> [REQUIRED WORK] Only the lines below from the one that holds "[0:01.00-0:02.00]" through the one that holds "What the speaker" should appear in the answer, copied exactly, end lines included and pictures omitted.

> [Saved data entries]
● ● ● ● ● ● ●

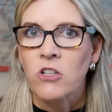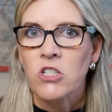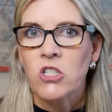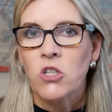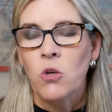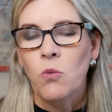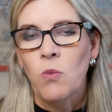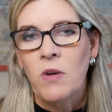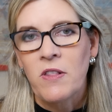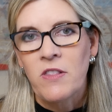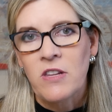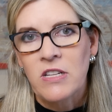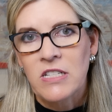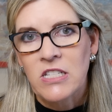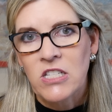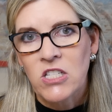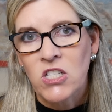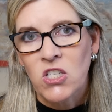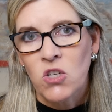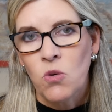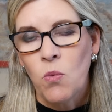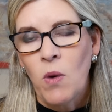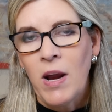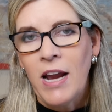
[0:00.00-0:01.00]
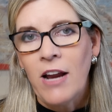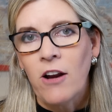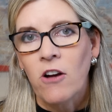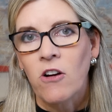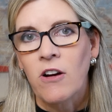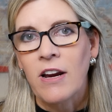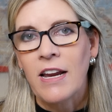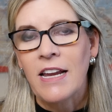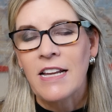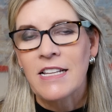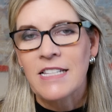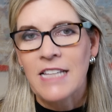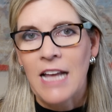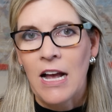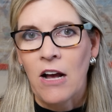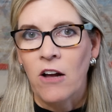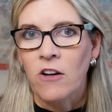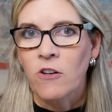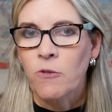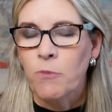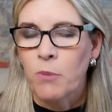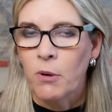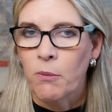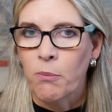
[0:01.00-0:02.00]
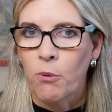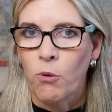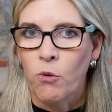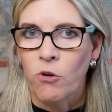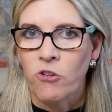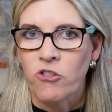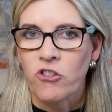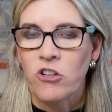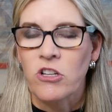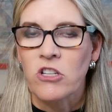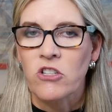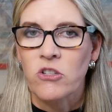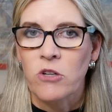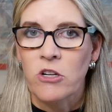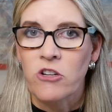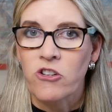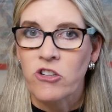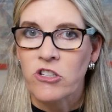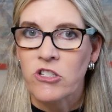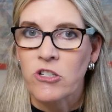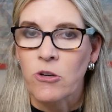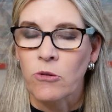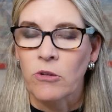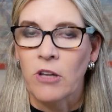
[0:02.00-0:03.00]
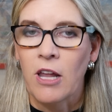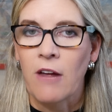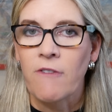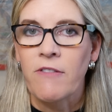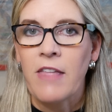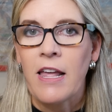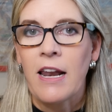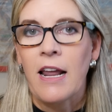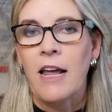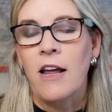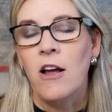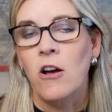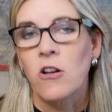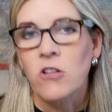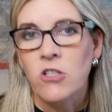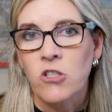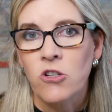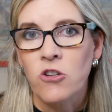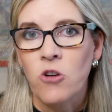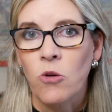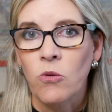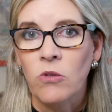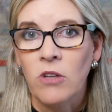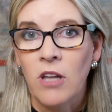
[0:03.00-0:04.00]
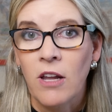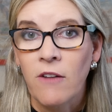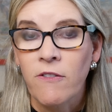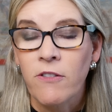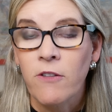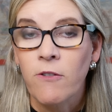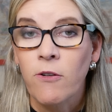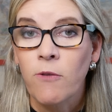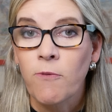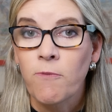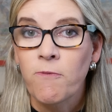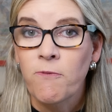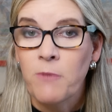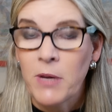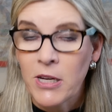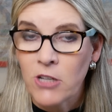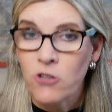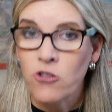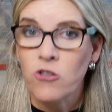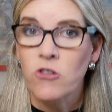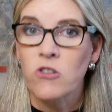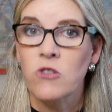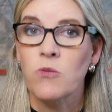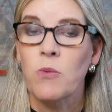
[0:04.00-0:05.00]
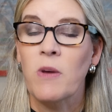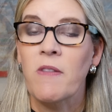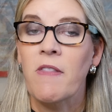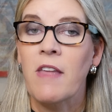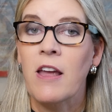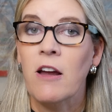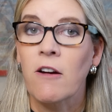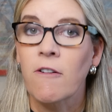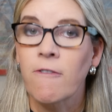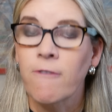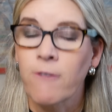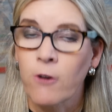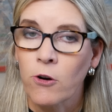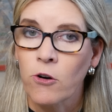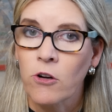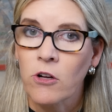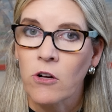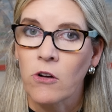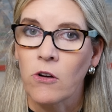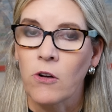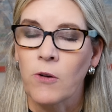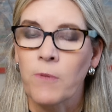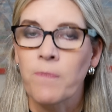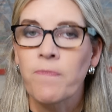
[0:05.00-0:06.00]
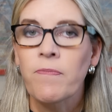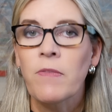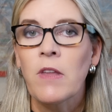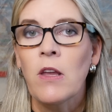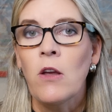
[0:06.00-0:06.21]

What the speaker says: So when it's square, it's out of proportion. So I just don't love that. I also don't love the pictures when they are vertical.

● ● ● ● ● ● ●

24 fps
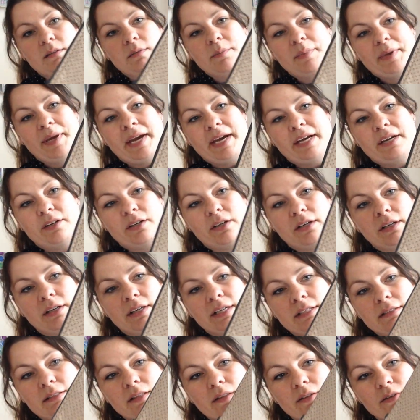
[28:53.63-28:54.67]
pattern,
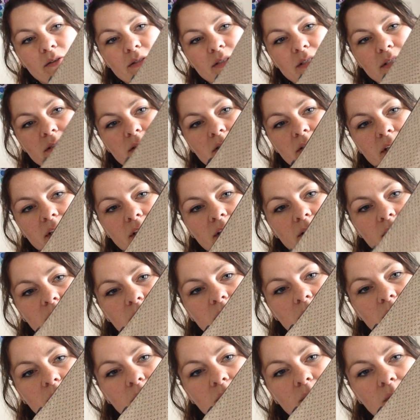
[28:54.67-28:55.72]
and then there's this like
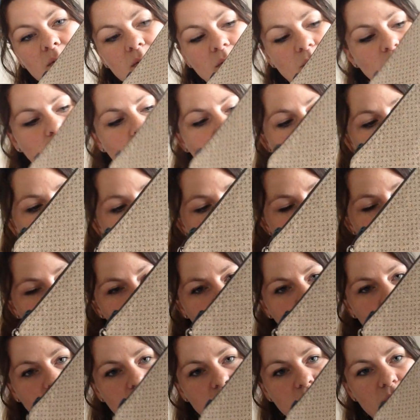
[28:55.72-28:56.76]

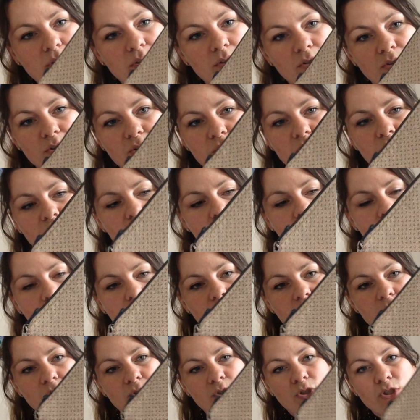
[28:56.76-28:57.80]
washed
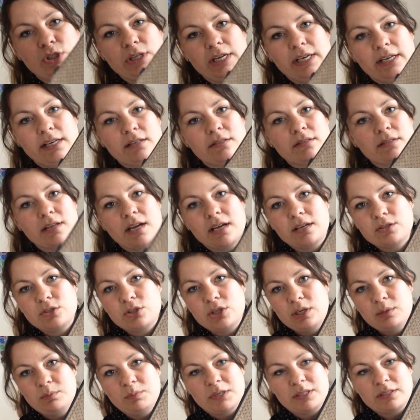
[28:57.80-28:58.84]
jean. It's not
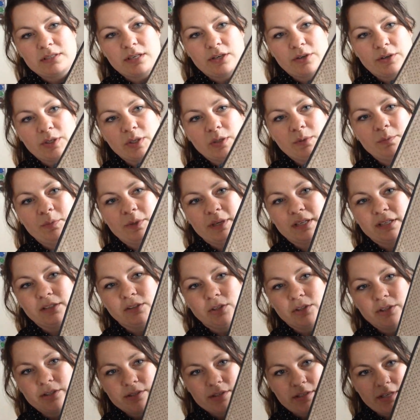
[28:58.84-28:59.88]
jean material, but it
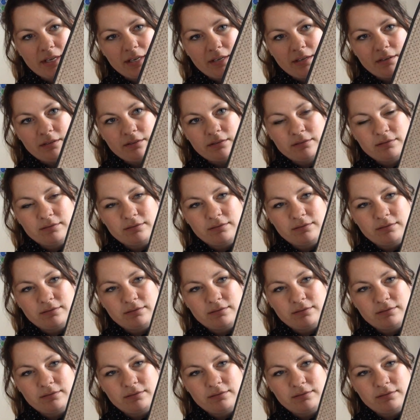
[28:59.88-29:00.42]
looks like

● ● ● ● ● ● ●

> [RESPONSE TO THE TASK]
[0:01.00-0:02.00]
[0:02.00-0:03.00]
[0:03.00-0:04.00]
[0:04.00-0:05.00]
[0:05.00-0:06.00]
[0:06.00-0:06.21]

What the speaker says: So when it's square, it's out of proportion. So I just don't love that. I also don't love the pictures when they are vertical.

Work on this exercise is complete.